DATA UNDER STUDY below:

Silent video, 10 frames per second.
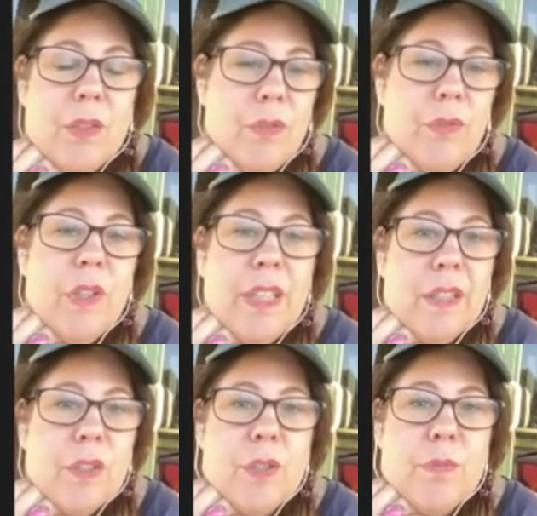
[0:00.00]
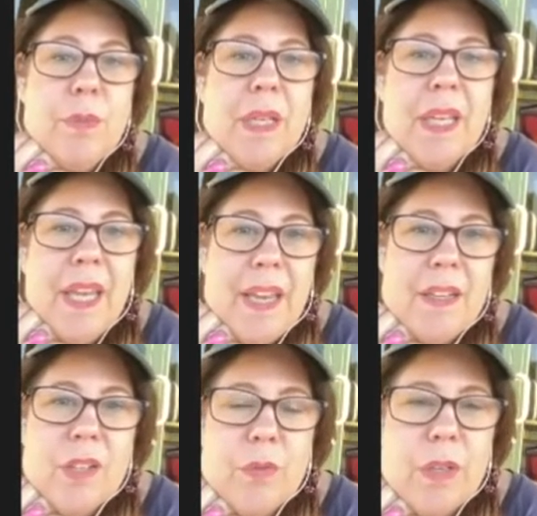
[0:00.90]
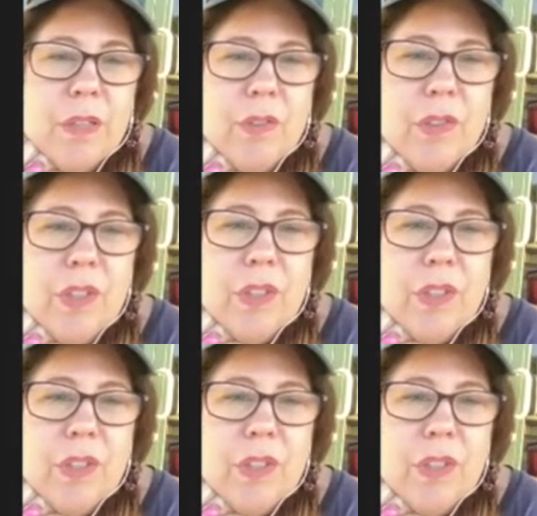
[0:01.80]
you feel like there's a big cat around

End of DATA UNDER STUDY.

ASSIGNED TASK ->
All of the material above is to be retyped exactly, with no pictures included.

EXERCISE ANSWER ->
Silent video, 10 frames per second.
[0:00.00]
[0:00.90]
[0:01.80]
you feel like there's a big cat around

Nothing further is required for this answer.